Chorus: Multi-Teacher Pretraining for Holistic 3D Gaussian Scene Encoding
arXiv:2512.17817v3 Announce Type: replace
Abstract: While 3DGS has emerged as a high-fidelity scene representation, encoding rich, general-purpose features directly from its primitives remains under-explored. We address this gap by introducing Chorus, a multi-teacher pretraining framework that learns a holistic feed-forward 3D Gaussian Splatting (3DGS) scene encoder by distilling complementary signals from 2D foundation models.
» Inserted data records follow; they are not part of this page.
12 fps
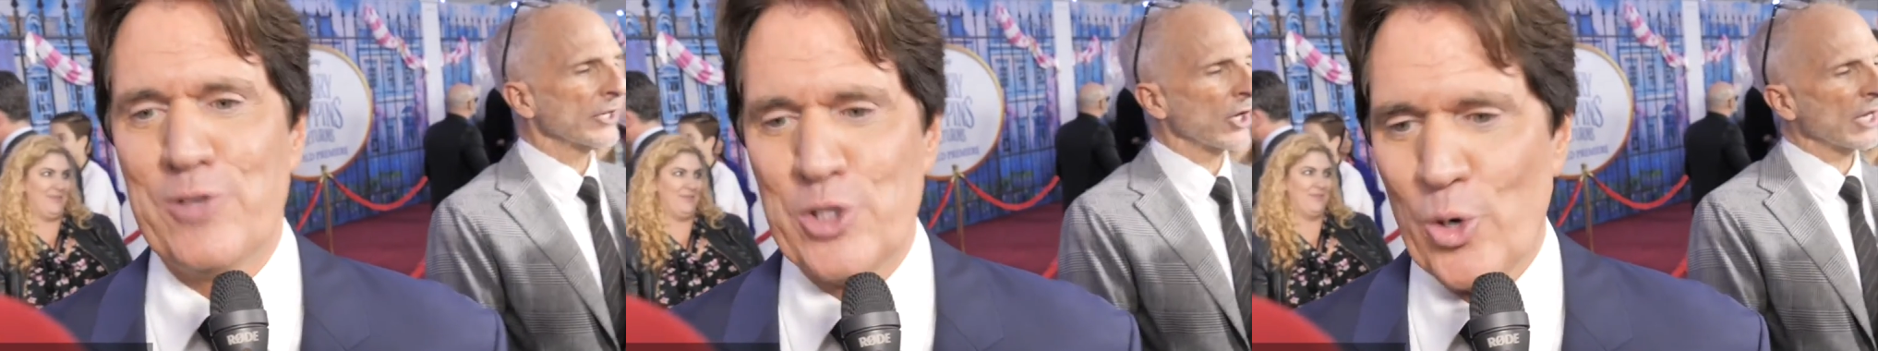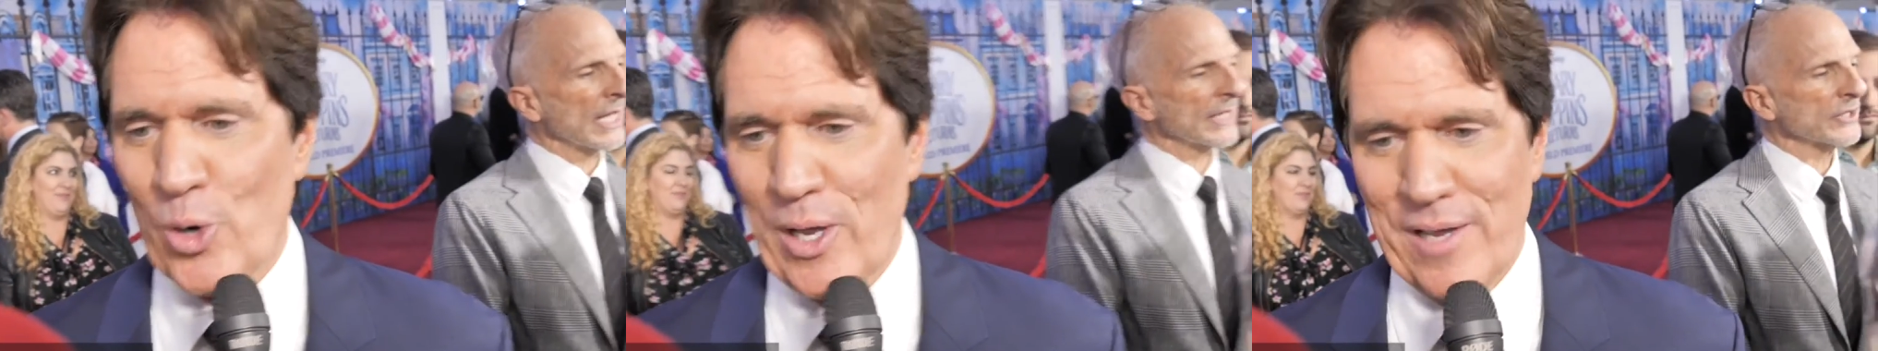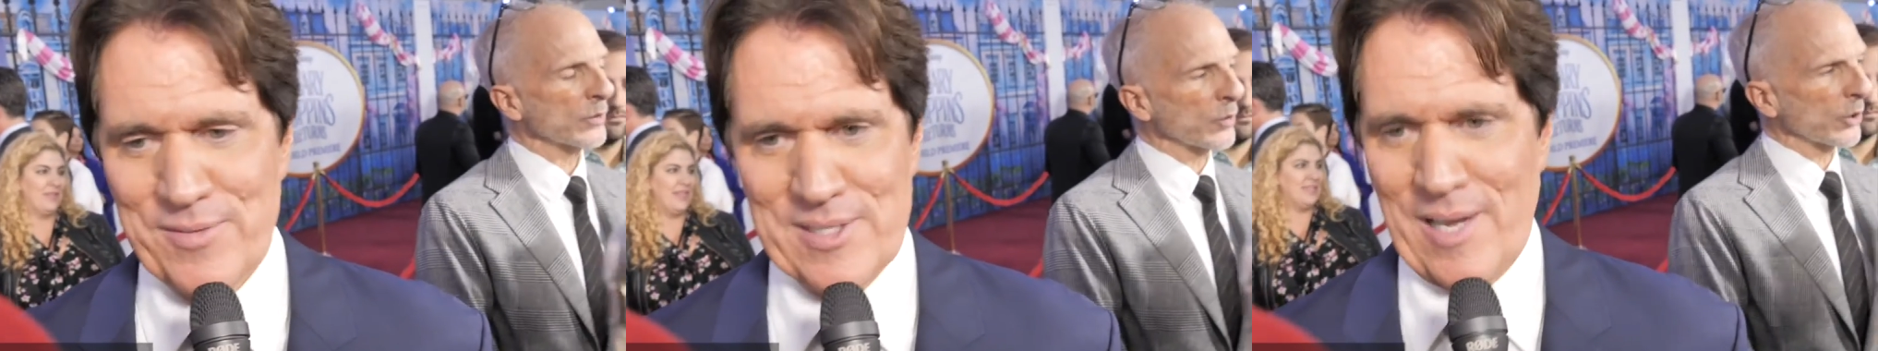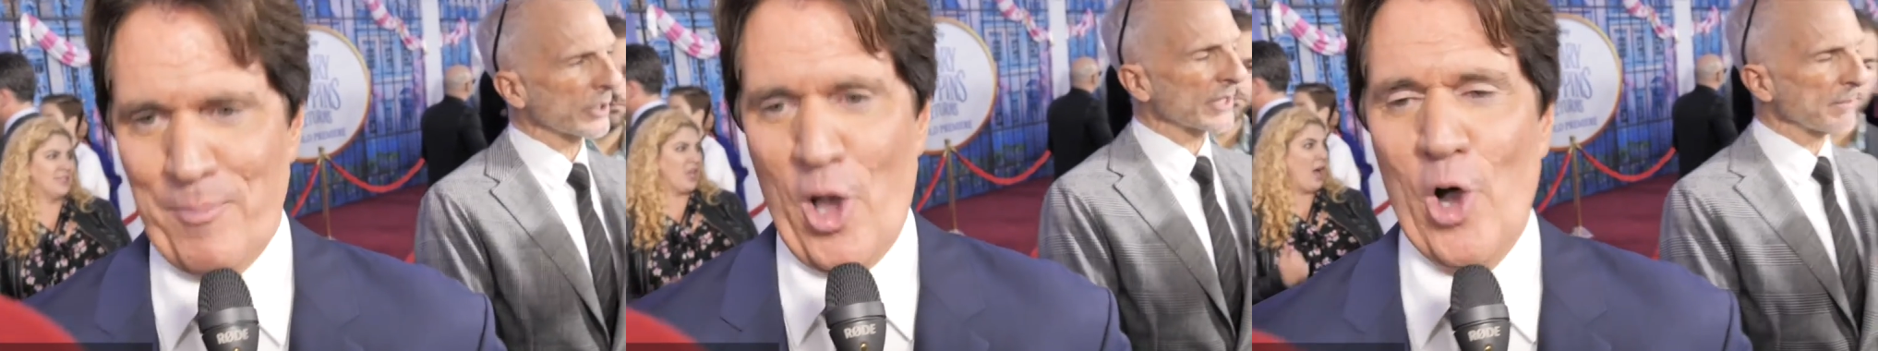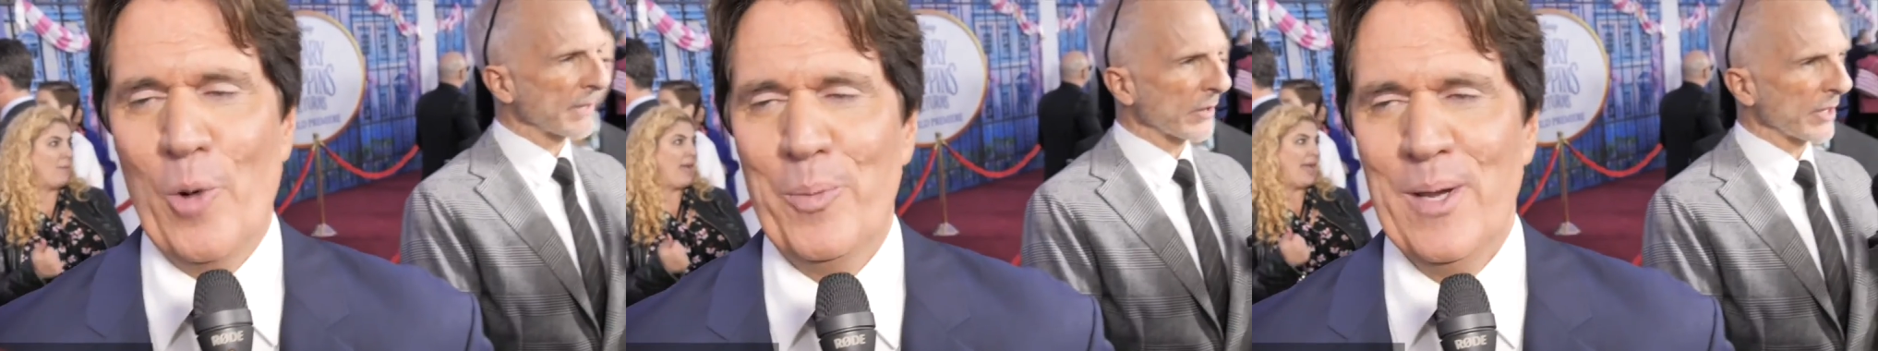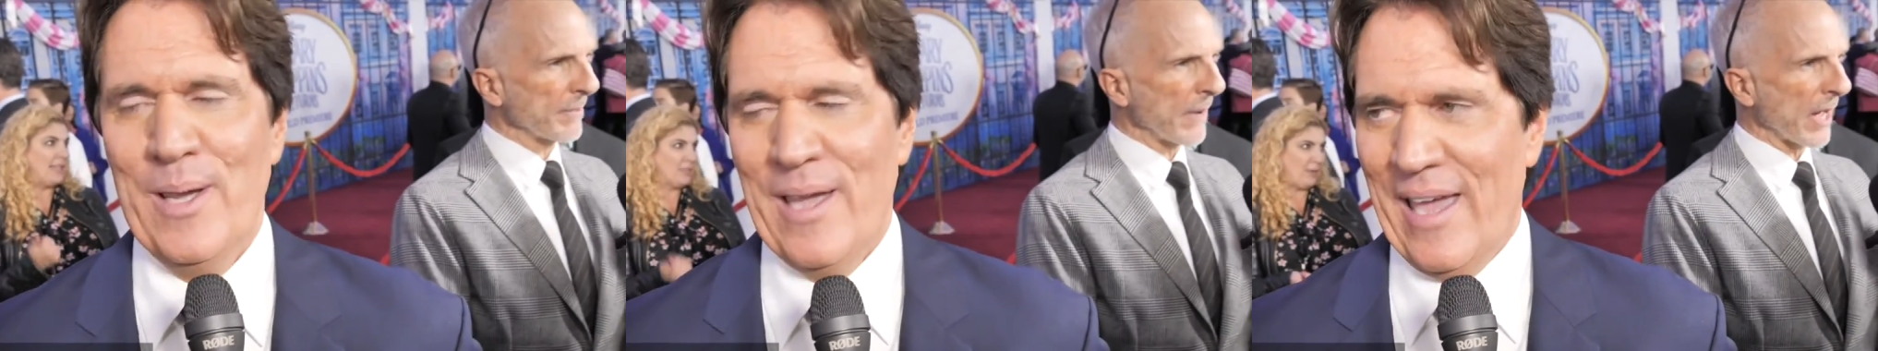Speaker 1: of joy, of some hope.
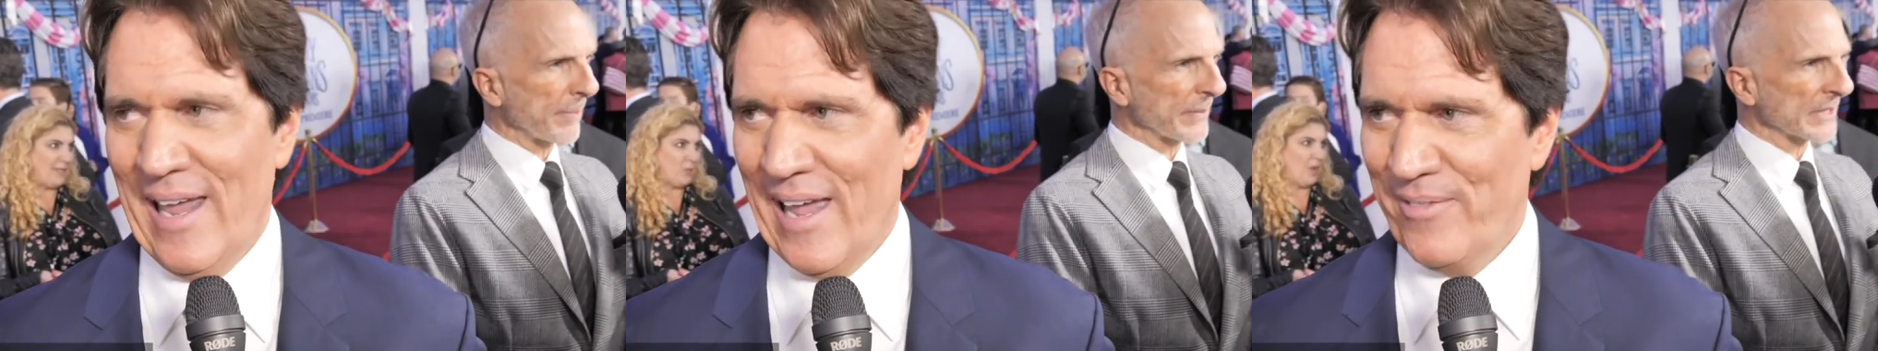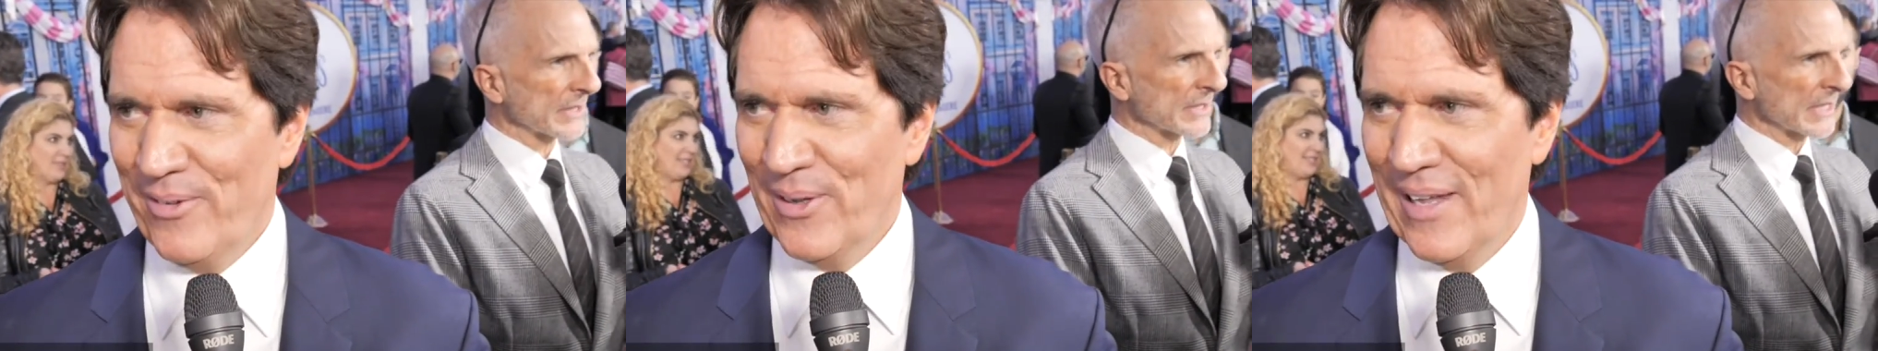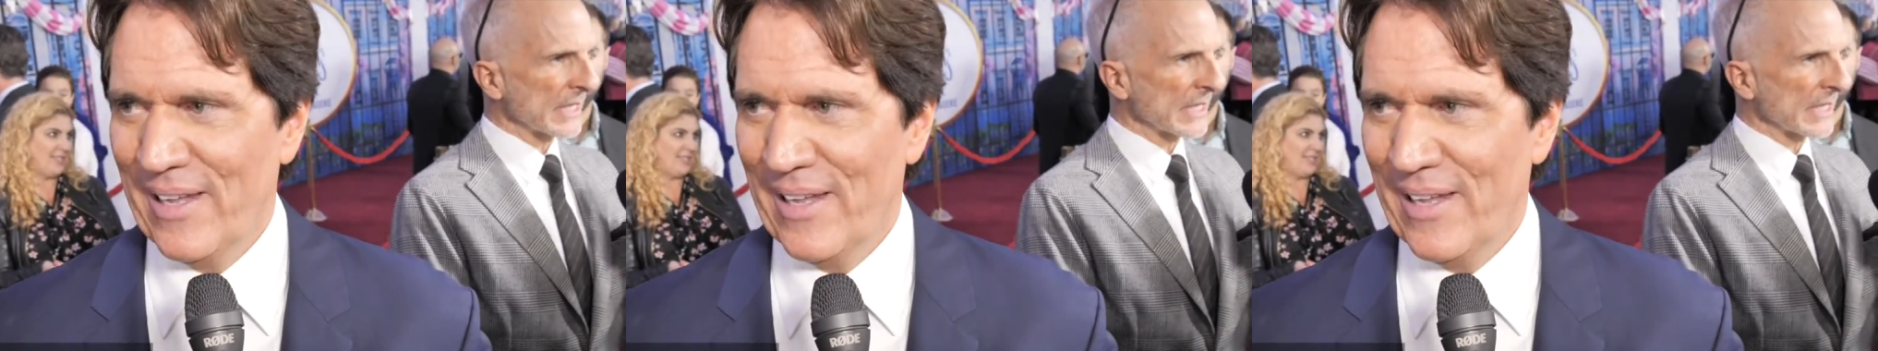And I feelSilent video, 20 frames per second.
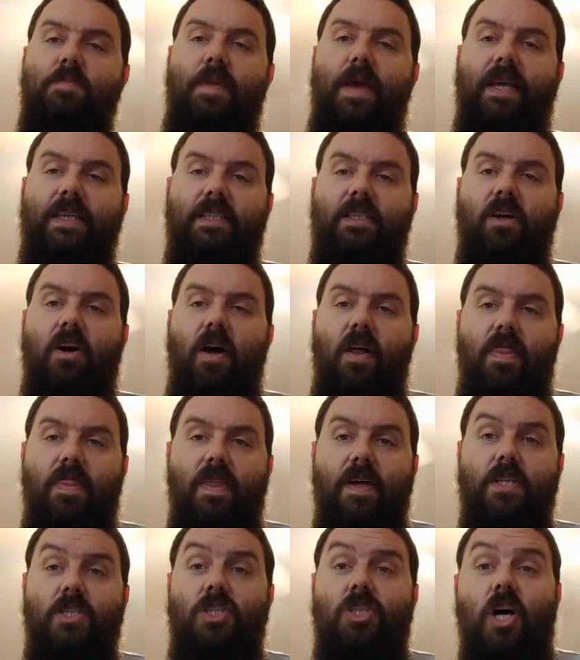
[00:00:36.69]
based on
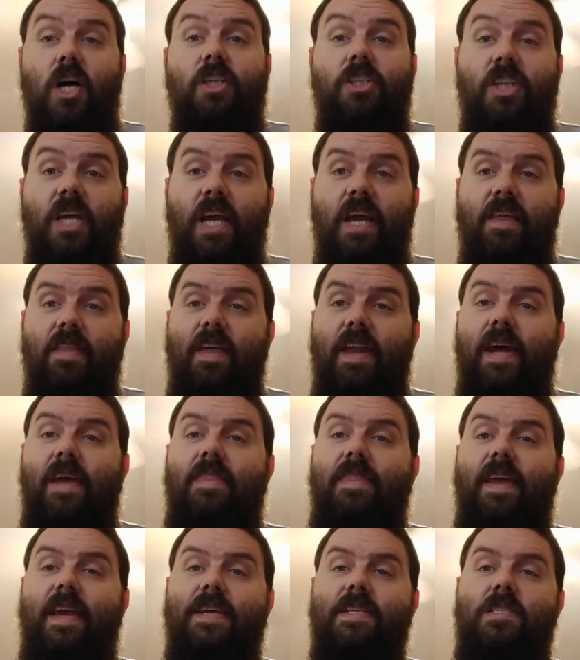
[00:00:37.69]
the judging that I
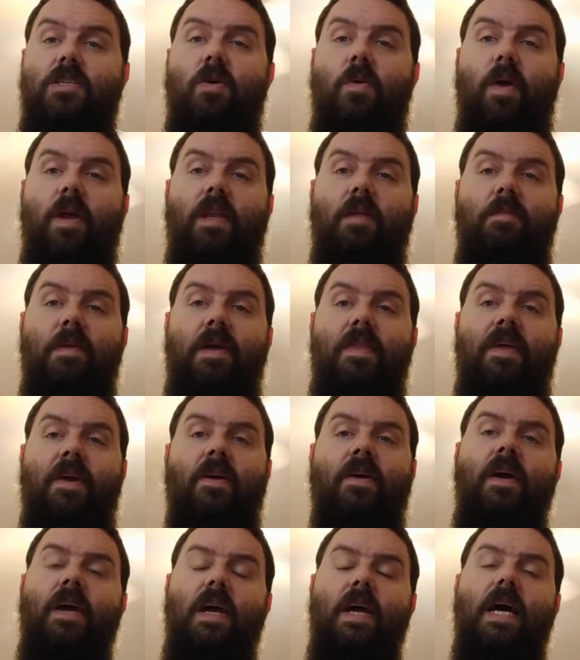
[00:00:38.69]
think is going to be
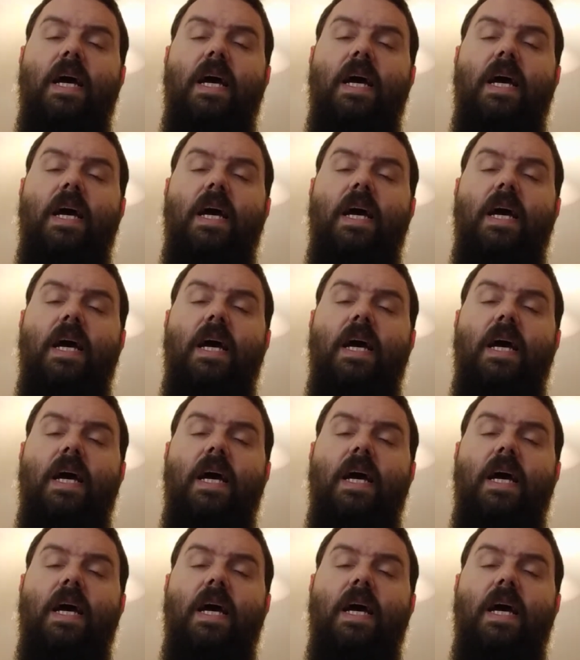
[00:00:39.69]
there,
Chorus employs a shared 3D encoder and teacher-specific projectors to learn from language-aligned, generalist, and object-aware teachers, encouraging a shared embedding space that captures signals from high-level semantics to fine-grained structure. We evaluate Chorus on a wide range of tasks: open-vocabulary semantic and instance segmentation, linear and decoder probing, data-efficient supervision, as well as LLM-based Q&A. Besides 3DGS, we also test Chorus on several benchmarks that only support point clouds by pretraining a variant using only Gaussian centers, colors, and estimated normals. Surprisingly, this encoder shows strong transfer and outperforms the point-cloud baseline while using 39.9 times fewer training scenes. Finally, we propose a render-and-distill adaptation that facilitates out-of-domain finetuning.